--- What to produce ---
Down to the last line, repeat the entries exactly and drop any image.

Stored data
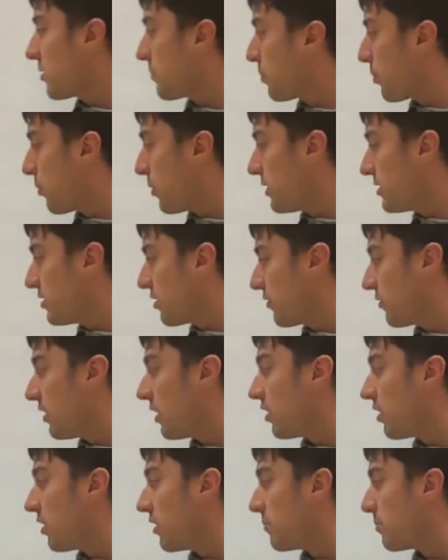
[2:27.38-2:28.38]
pointer
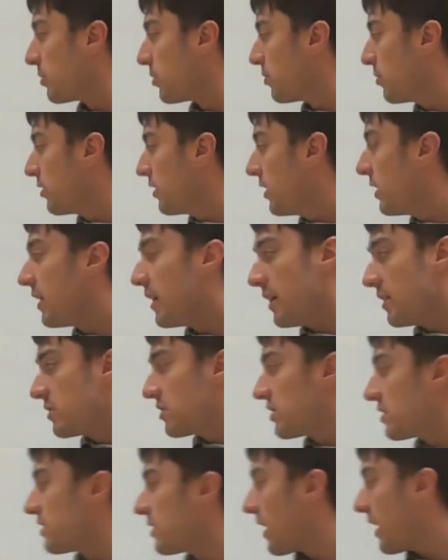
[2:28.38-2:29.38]
variable.
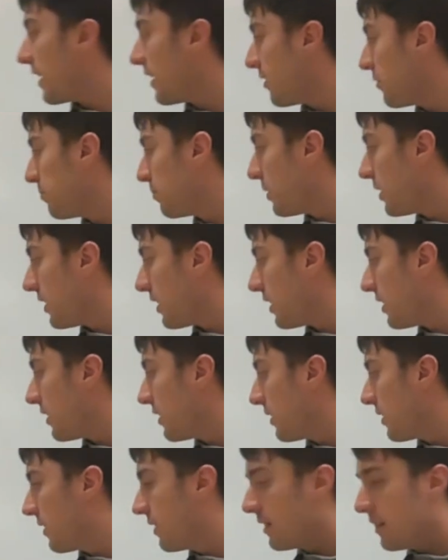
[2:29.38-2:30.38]
Inside of P
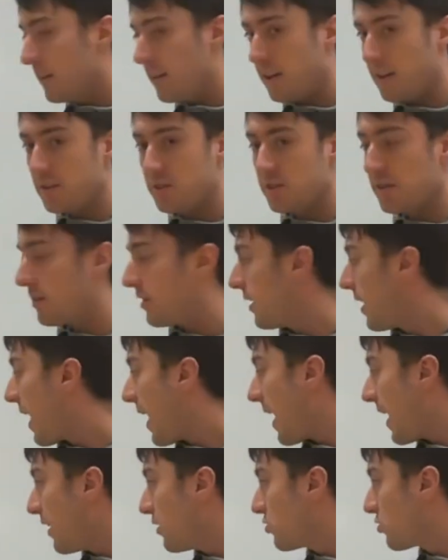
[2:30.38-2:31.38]
is the
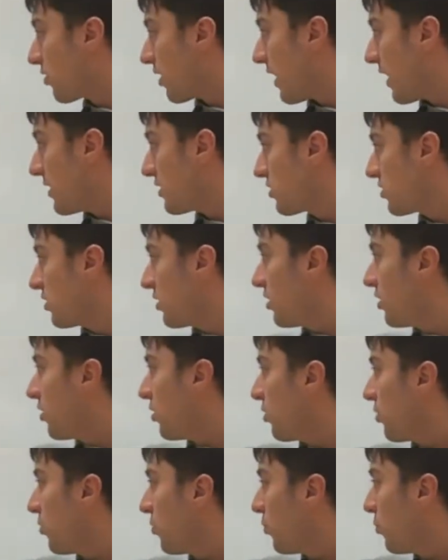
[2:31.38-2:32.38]
address
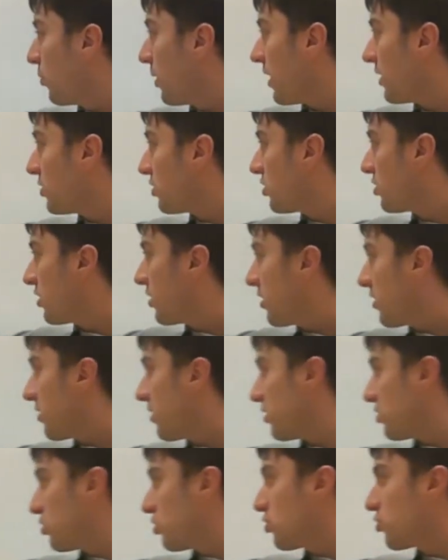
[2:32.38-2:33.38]
which the
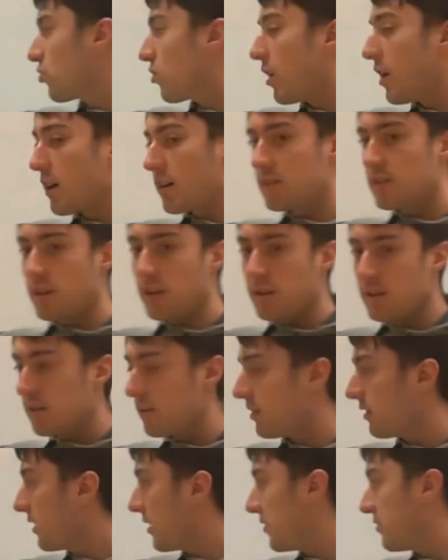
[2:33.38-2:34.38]
struct
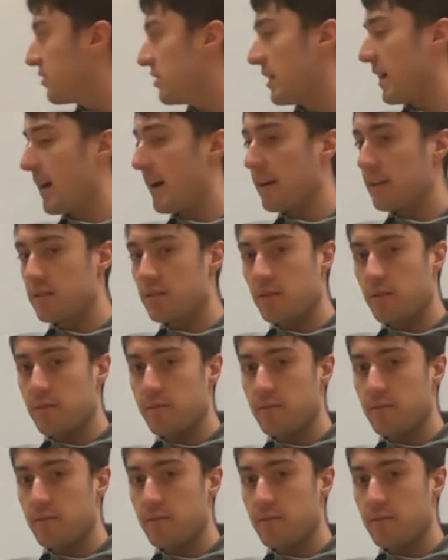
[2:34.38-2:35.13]
lives at,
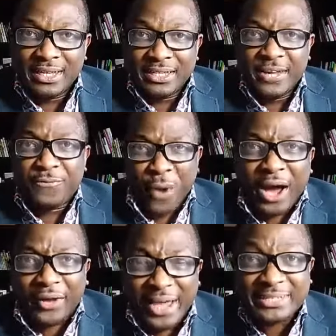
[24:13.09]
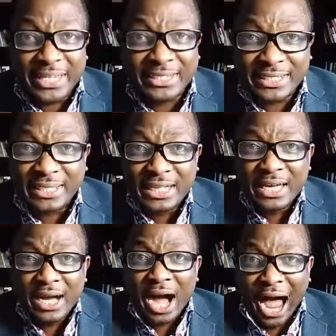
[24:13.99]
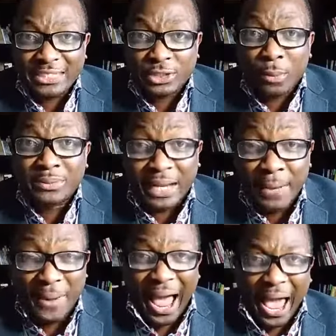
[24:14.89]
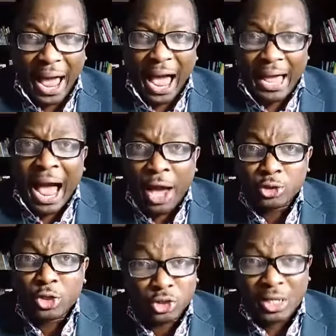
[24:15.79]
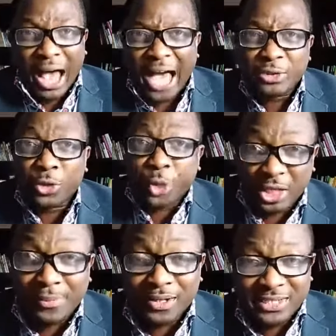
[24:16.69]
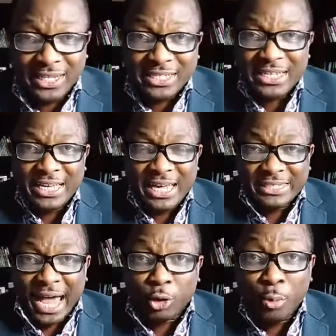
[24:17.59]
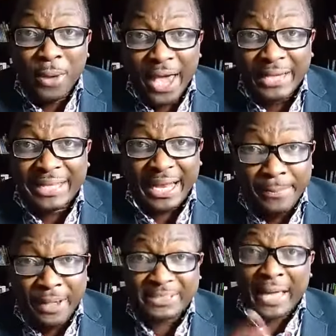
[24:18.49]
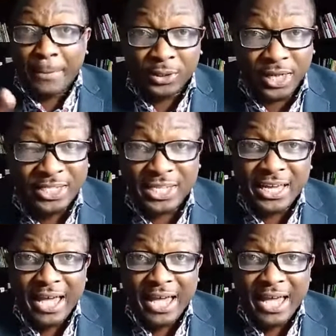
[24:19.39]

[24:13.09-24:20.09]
The fuel crisis has some deliberate. I also thought about it. That it could be a deliberate sabotage.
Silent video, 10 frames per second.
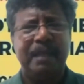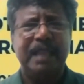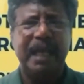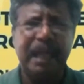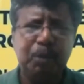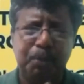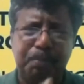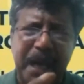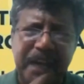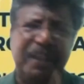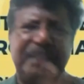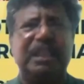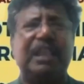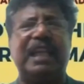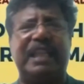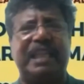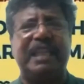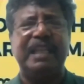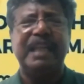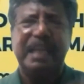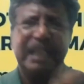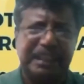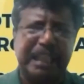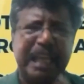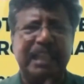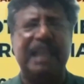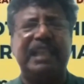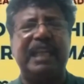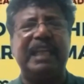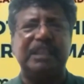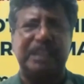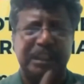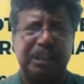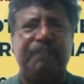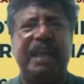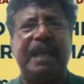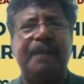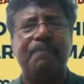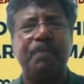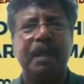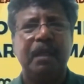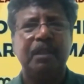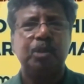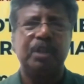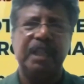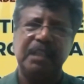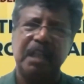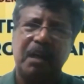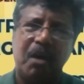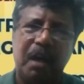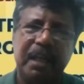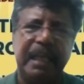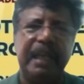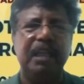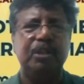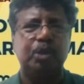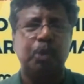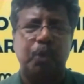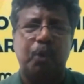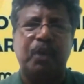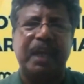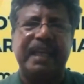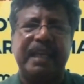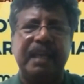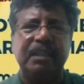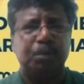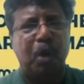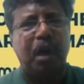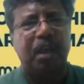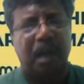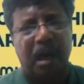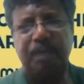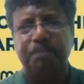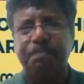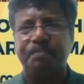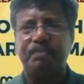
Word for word: They have to manufacture the key, design the key in such a way so that the car key should look like a small car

--- Solved problem ---
[2:27.38-2:28.38]
pointer
[2:28.38-2:29.38]
variable.
[2:29.38-2:30.38]
Inside of P
[2:30.38-2:31.38]
is the
[2:31.38-2:32.38]
address
[2:32.38-2:33.38]
which the
[2:33.38-2:34.38]
struct
[2:34.38-2:35.13]
lives at,
[24:13.09]
[24:13.99]
[24:14.89]
[24:15.79]
[24:16.69]
[24:17.59]
[24:18.49]
[24:19.39]

[24:13.09-24:20.09]
The fuel crisis has some deliberate. I also thought about it. That it could be a deliberate sabotage.
Silent video, 10 frames per second.
Word for word: They have to manufacture the key, design the key in such a way so that the car key should look like a small car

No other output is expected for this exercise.